Bug 106796 - function CHITEST and CHISQ.TEST - empty cells
Summary: function CHITEST and CHISQ.TEST - empty cells
Status: RESOLVED FIXED
Alias: None
Product: LibreOffice
Classification: Unclassified
Component: Calc (show other bugs)
Version:
(earliest affected)
unspecified
Hardware: All All
: medium normal
Assignee: Winfried Donkers
URL:
Whiteboard: target:5.4.0
Keywords:
Depends on:
Blocks:
 
Reported: 2017-03-27 14:58 UTC by raal
Modified: 2017-06-09 11:05 UTC (History)
4 users (show)

See Also:
Crash report or crash signature:


Attachments

Note You need to log in before you can comment on or make changes to this bug.
Description raal 2017-03-27 14:58:42 UTC
Description:
> see row 9 -  excel returns value, Calc returns error.  
>

Winfried:
CHISQ.TEST (Excel) and CHITEST (Excel and LEGACY.CHITEST in ODFF1.2) are identical, so any changes to the code will apply to both functions.

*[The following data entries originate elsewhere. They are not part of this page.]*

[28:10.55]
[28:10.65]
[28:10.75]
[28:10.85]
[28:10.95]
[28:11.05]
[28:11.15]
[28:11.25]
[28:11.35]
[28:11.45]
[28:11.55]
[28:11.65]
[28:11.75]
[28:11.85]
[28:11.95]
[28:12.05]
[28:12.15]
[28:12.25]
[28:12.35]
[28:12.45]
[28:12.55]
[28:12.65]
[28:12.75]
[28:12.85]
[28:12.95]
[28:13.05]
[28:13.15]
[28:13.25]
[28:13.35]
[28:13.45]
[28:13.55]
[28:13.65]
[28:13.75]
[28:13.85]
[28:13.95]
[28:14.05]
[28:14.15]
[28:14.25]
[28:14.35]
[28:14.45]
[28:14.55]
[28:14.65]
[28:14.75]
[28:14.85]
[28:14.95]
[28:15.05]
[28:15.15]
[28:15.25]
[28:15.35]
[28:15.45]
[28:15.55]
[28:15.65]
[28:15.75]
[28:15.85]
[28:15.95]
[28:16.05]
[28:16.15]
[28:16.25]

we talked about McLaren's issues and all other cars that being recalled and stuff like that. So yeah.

In row 9 you use ranges L4:L10 and M4:M10, but the data is in L3:M9: Excel handles empty cells differently than Calc does.
In Excel the data ranges have 6 rows.
In Calc 7 rows and the last row contains no data (Error502, illegal argument).

I did some tests and Excel reduces the range when any of the two ranges has one or more empty cells.
So range (_ being an empty cell)
  A   E
  1   1
  _    _
  2   2
  3   _
  4   4
  _    5
  _   _
is treated in Excel as a 3-row range. In Calc this produces an error, because not all 7 rows have valid data.
Note that 0 in the range for expected values is not allowed because of the algorithm (DIV/0), so empty cells are treated as empty, not as 0.

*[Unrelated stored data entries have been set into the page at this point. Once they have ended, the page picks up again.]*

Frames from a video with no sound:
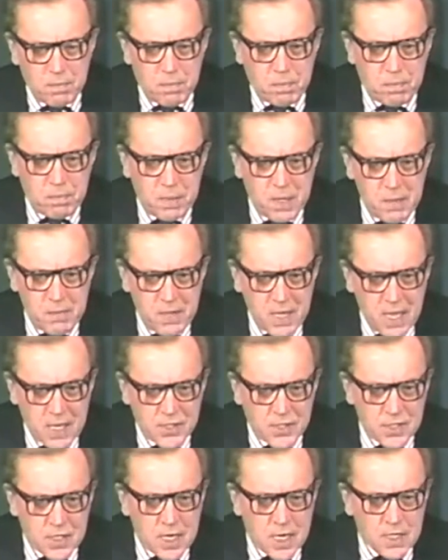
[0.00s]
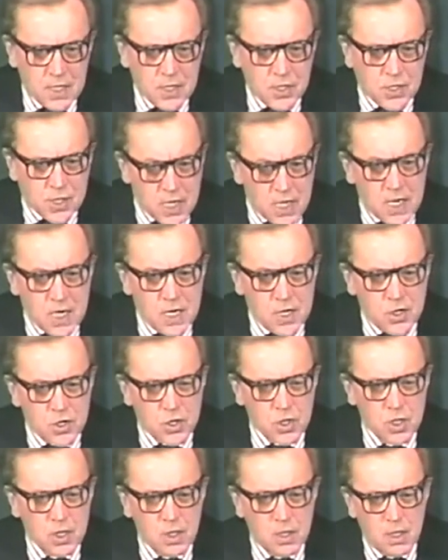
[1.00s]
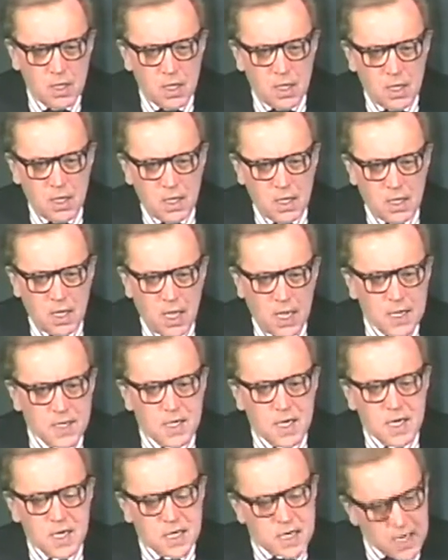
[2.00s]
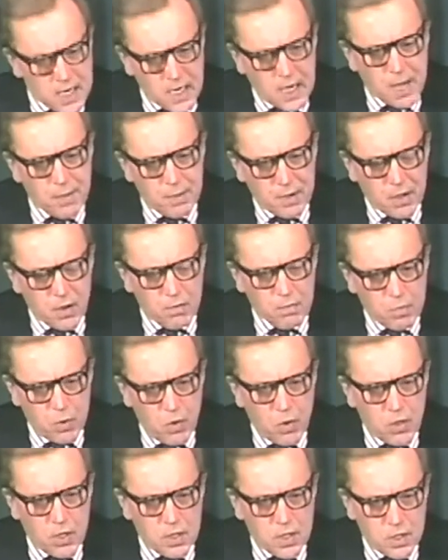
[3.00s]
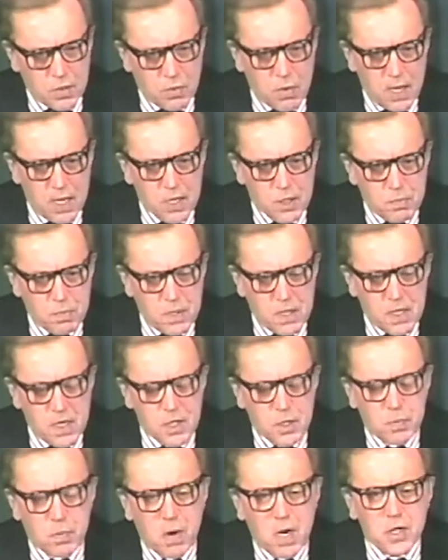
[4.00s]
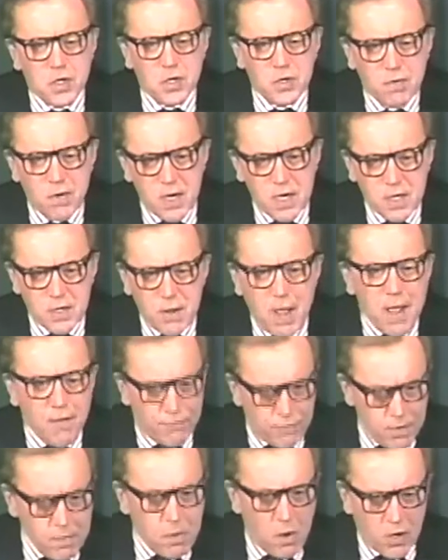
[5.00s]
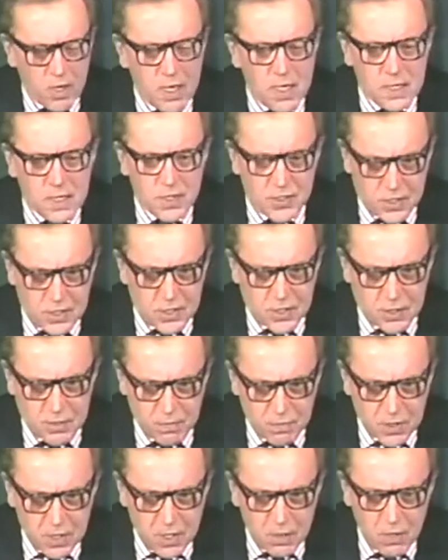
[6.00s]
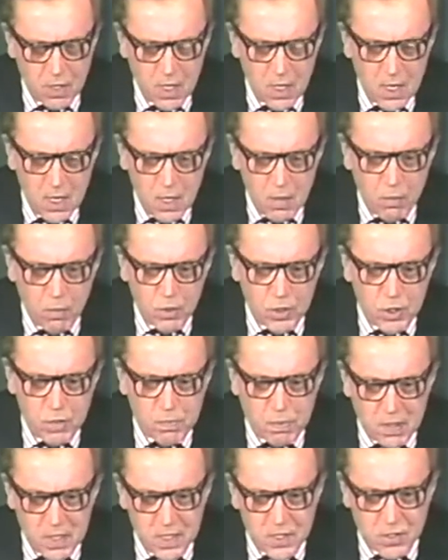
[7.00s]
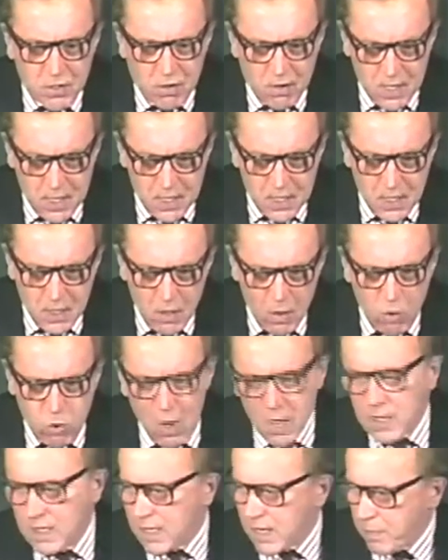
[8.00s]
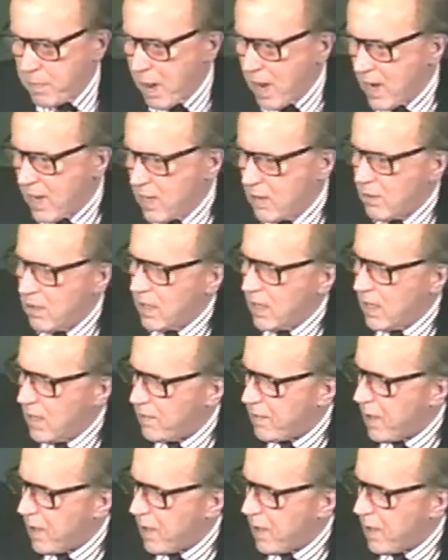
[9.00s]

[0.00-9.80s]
PBS is under siege. ITT coming on board in this way has been an inspiration really to everybody in the system. So would you please greet Juan Capello of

Now the difficult part: is it a bug and if so, Excel's or Calc's or both?
1. The skipping of empty rows (in both ranges) seems consistent to me (with e.g. SUM it is common practice  to enter a range which is much bigger than the amount of values to be added, so that values added later will be incorporated in SUM automatically). IMO this applies for both empty rows at the end of the range as for empty rows in between, simply to be consistent with other functions using ranges. That would mean there is a bug in Calc to be fixed.
2. The skipping of rows when only one of the two is missing is illegal as far as I am concerned. Excel says "If actual_range and expected_range have a different number of data points, CHISQ.TEST returns the #N/A error value." and ODFF has constraints "ROWS(A) == ROWS(E)" and "COLUMNS(A) == COLUMNS(E)". So this looks like a bug in Excel and behaviour that should _not_ be copied into Calc.

As the ODFF text for LEGACY.CHITEST looks copied from Excel (with respect to the algorithms) I propose we fix Calc to handle empty rows -when occurring simultaneously in both ranges- just like Excel, i.e. as non-existent rows. 

Steps to Reproduce:
=CHISQ.TEST(L4:L10,M4:M10)   but the data are only in L4:L9 and M4:M9 


Actual Results:  
error

Expected Results:
-


Reproducible: Always

User Profile Reset: No

Additional Info:


User-Agent: Mozilla/5.0 (X11; Ubuntu; Linux x86_64; rv:52.0) Gecko/20100101 Firefox/52.0
Comment 1 raal 2017-03-27 15:01:18 UTC
Winfried confirmed
Comment 2 Winfried Donkers 2017-03-28 06:08:02 UTC
(In reply to raal from comment #0)
> Description:
> [...]
> 2. The skipping of rows when only one of the two is missing is illegal as
> far as I am concerned. Excel says "If actual_range and expected_range have a
> different number of data points, CHISQ.TEST returns the #N/A error value."
> and ODFF has constraints "ROWS(A) == ROWS(E)" and "COLUMNS(A) ==
> COLUMNS(E)". So this looks like a bug in Excel and behaviour that should
> _not_ be copied into Calc.
> 
> [...]

In my text in Comment 1 I missed an important phrase in ODFF1.2:
'For an empty element or an element of type Text or Boolean in A the element at the corresponding position of E is ignored, and vice versa.'. 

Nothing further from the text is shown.